Now that this process is moving along (and quickly), the Spouse is starting to get a bit nervous. I can’t say that I blame him. Really, think about it: We could possibly be moving nearly 6000 miles away in just a matter of months. To a country I haven’t seen in over 8 years. To a place he’s never been, at all. Oh, and the icing on the cake is the fact that just a mere year and odd months ago, this place went through a friggin revolution and there are a LOT of unknowns at this juncture.
It’s hard to deal with this. Sure, this is a big deal and would mean so many changes in our lives. On the other hand, it’s a tenure-track job, and a fantastic one, at that. If you asked me to independently describe my dream job, this would be it, no matter the location. The thought that I could come so close, only to have to back out at the last minute crushes me.

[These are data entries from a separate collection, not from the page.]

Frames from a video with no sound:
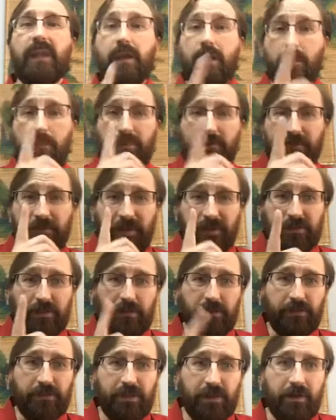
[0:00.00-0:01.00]
Professor
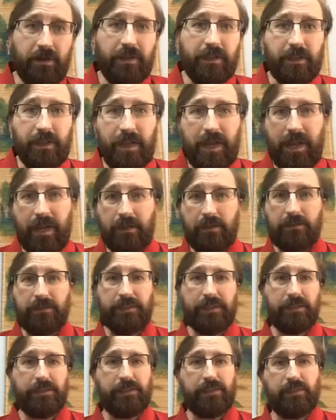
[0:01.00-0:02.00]
Legere, the guy who
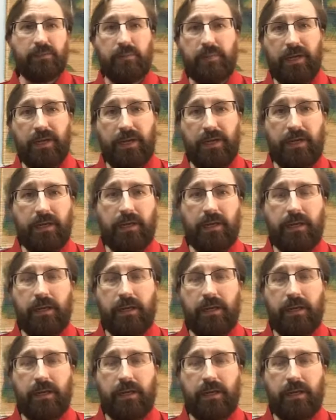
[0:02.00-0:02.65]
teaches me,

At the beginning of the job search process, I told Spouse that I would give him veto power when it came to my applications. This is why I did not apply to work at a university where the closest city of any size (I do mean any) is over 4 hours away. Oh, and the average high in January is 22. Nope! I totally understand that line of reasoning, and early on, it’s easy to just toss a listing aside.
The problem is that he now wants to exert this power at the offer stage. Last night, I begged him to just go ahead and decide now either way, so that I don’t waste anyone’s time or get my heart broken yet again. He wouldn’t commit either way.
I can’t help but feel sick and conflicted, perhaps more so than I have been over the past 31 months. And I feel like a terrible person for feeling this way.